To do >>
Where an entry contains a picture, omit the picture and repeat the rest exactly.

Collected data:

--- START ---

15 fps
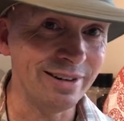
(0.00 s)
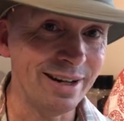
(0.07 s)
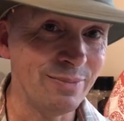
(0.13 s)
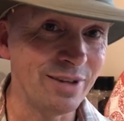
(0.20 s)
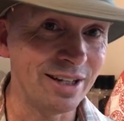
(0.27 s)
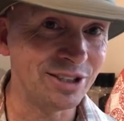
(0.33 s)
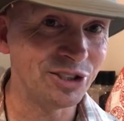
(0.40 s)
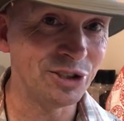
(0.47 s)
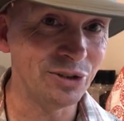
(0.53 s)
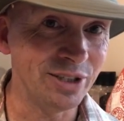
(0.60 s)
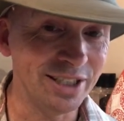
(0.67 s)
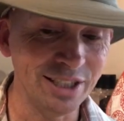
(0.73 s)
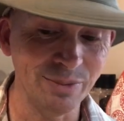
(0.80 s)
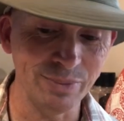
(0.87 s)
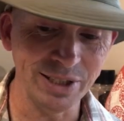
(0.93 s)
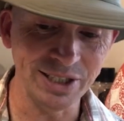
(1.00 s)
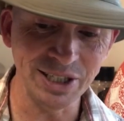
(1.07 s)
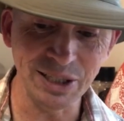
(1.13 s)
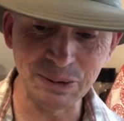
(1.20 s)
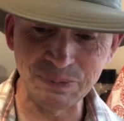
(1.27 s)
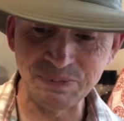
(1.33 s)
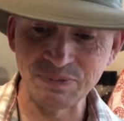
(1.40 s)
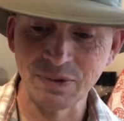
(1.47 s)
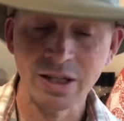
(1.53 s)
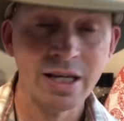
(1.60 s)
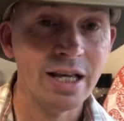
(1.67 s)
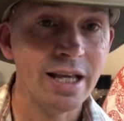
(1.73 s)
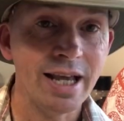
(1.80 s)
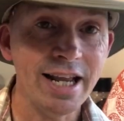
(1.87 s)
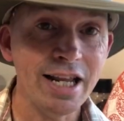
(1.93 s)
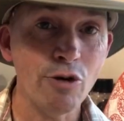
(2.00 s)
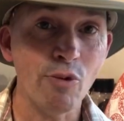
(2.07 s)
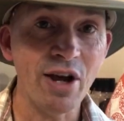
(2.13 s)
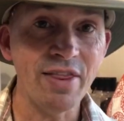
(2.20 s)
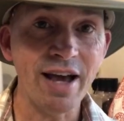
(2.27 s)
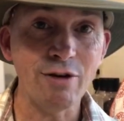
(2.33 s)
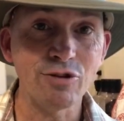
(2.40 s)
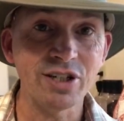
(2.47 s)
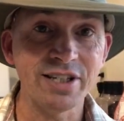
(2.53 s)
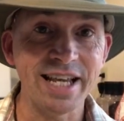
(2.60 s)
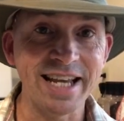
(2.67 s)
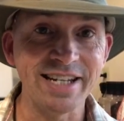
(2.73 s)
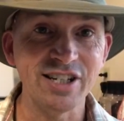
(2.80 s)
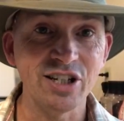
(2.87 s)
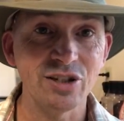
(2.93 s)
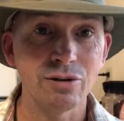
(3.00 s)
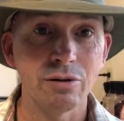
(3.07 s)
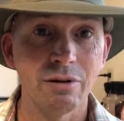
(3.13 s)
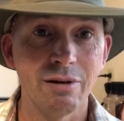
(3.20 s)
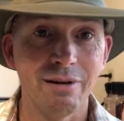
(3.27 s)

and I'm not sure it can be done. Anyway, that was a tangent.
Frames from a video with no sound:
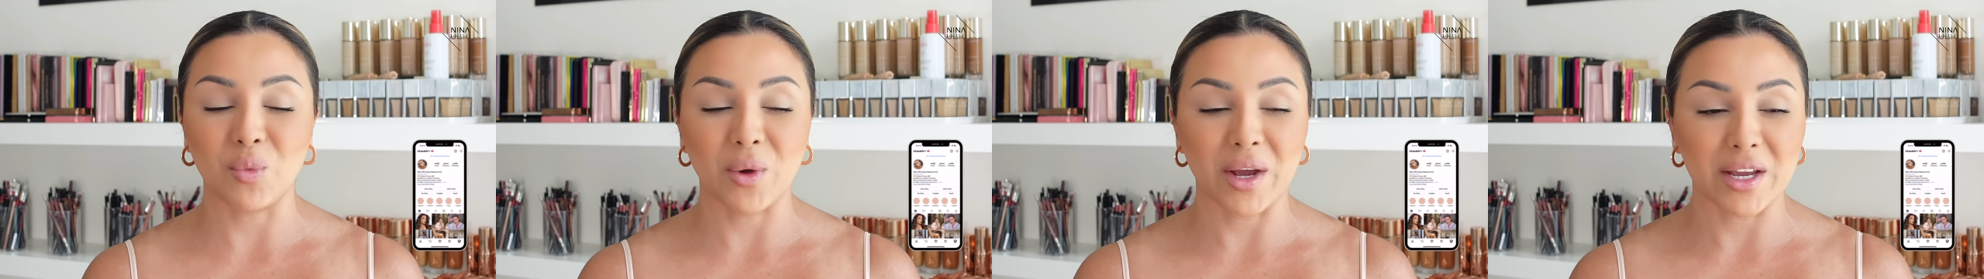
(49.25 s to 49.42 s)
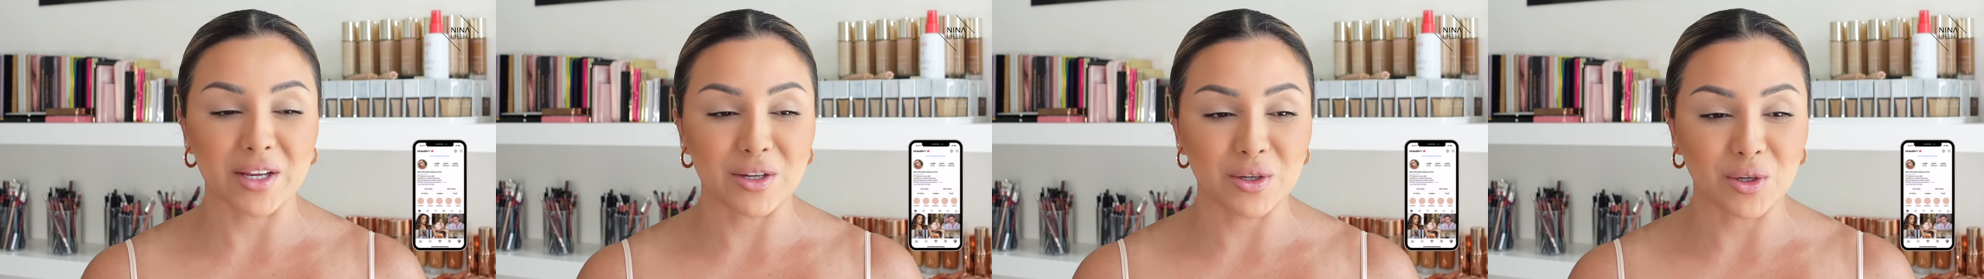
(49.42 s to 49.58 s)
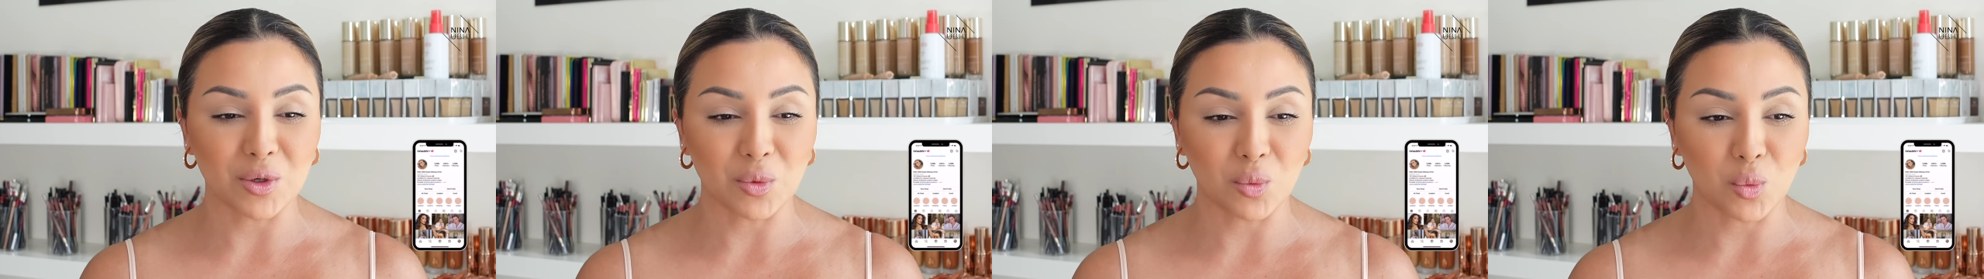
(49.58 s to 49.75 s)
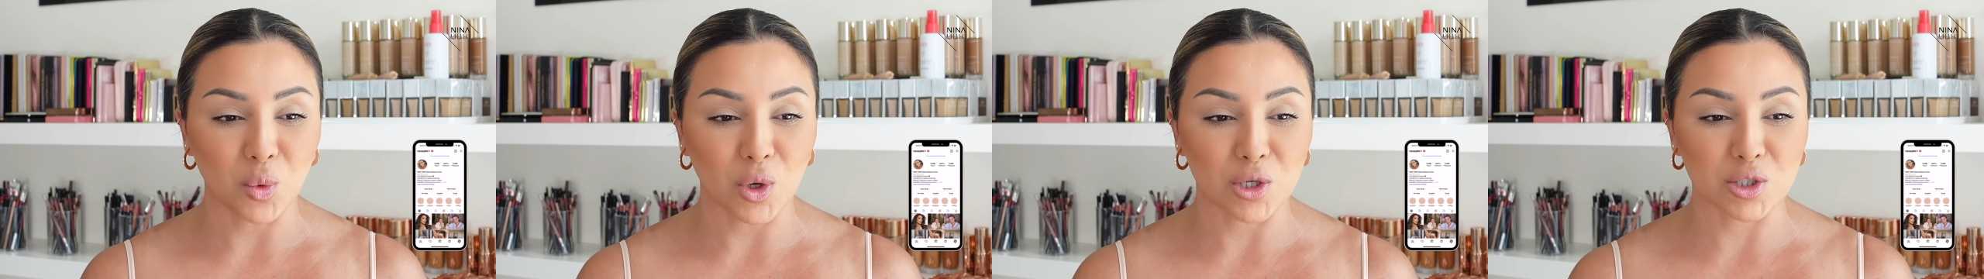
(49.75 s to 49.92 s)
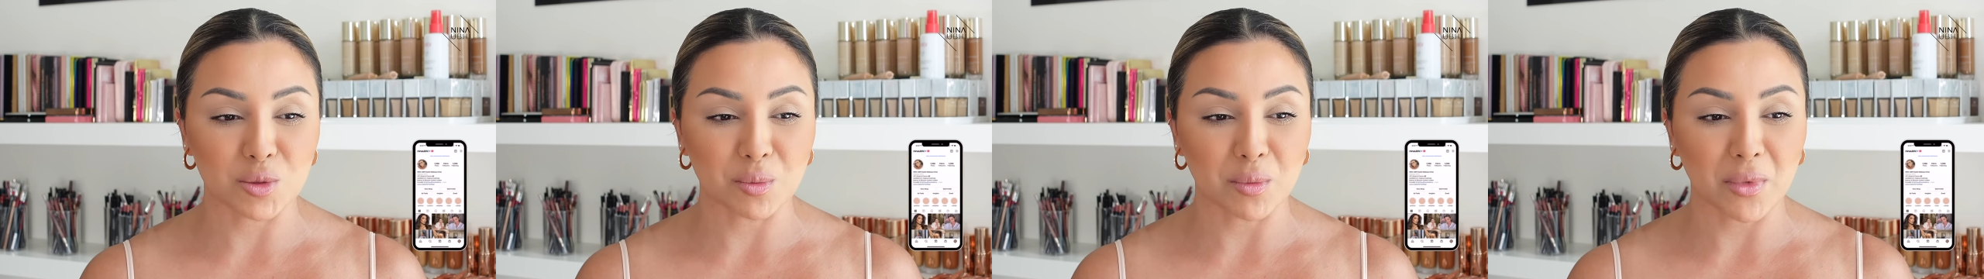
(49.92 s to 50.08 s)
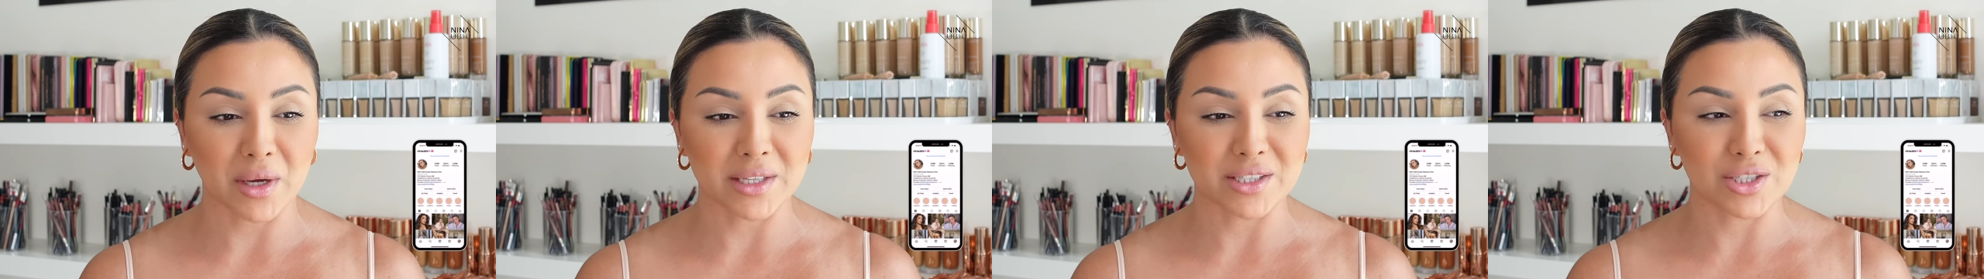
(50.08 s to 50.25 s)
where you can
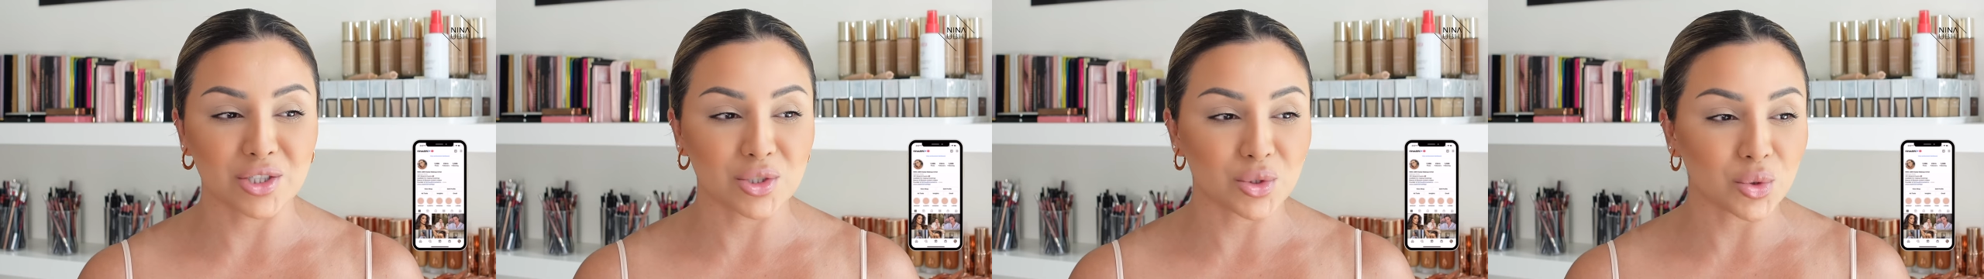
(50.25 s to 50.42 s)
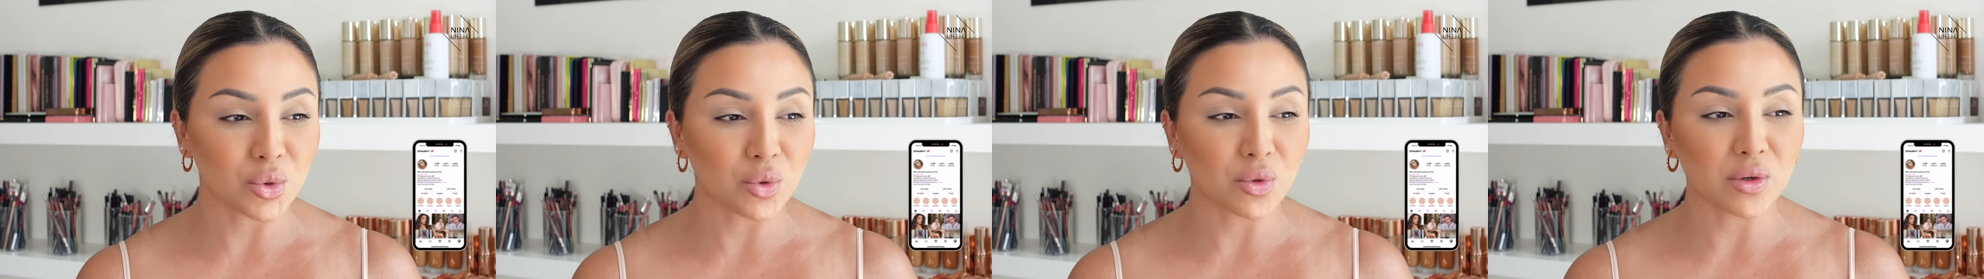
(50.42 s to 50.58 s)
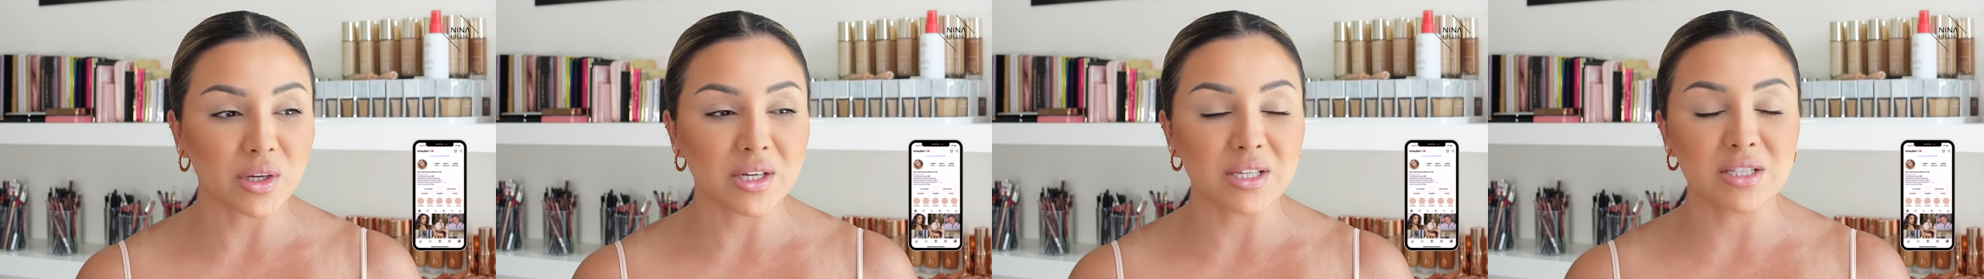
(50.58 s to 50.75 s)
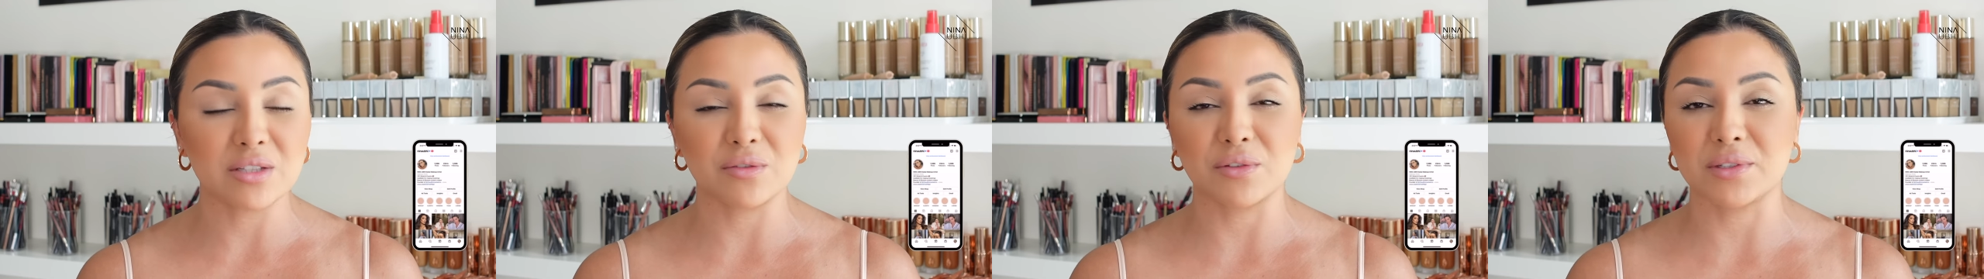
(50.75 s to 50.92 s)
watch my stories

--- END ---

Answer box >>
15 fps
(0.00 s)
(0.07 s)
(0.13 s)
(0.20 s)
(0.27 s)
(0.33 s)
(0.40 s)
(0.47 s)
(0.53 s)
(0.60 s)
(0.67 s)
(0.73 s)
(0.80 s)
(0.87 s)
(0.93 s)
(1.00 s)
(1.07 s)
(1.13 s)
(1.20 s)
(1.27 s)
(1.33 s)
(1.40 s)
(1.47 s)
(1.53 s)
(1.60 s)
(1.67 s)
(1.73 s)
(1.80 s)
(1.87 s)
(1.93 s)
(2.00 s)
(2.07 s)
(2.13 s)
(2.20 s)
(2.27 s)
(2.33 s)
(2.40 s)
(2.47 s)
(2.53 s)
(2.60 s)
(2.67 s)
(2.73 s)
(2.80 s)
(2.87 s)
(2.93 s)
(3.00 s)
(3.07 s)
(3.13 s)
(3.20 s)
(3.27 s)

and I'm not sure it can be done. Anyway, that was a tangent.
Frames from a video with no sound:
(49.25 s to 49.42 s)
(49.42 s to 49.58 s)
(49.58 s to 49.75 s)
(49.75 s to 49.92 s)
(49.92 s to 50.08 s)
(50.08 s to 50.25 s)
where you can
(50.25 s to 50.42 s)
(50.42 s to 50.58 s)
(50.58 s to 50.75 s)
(50.75 s to 50.92 s)
watch my stories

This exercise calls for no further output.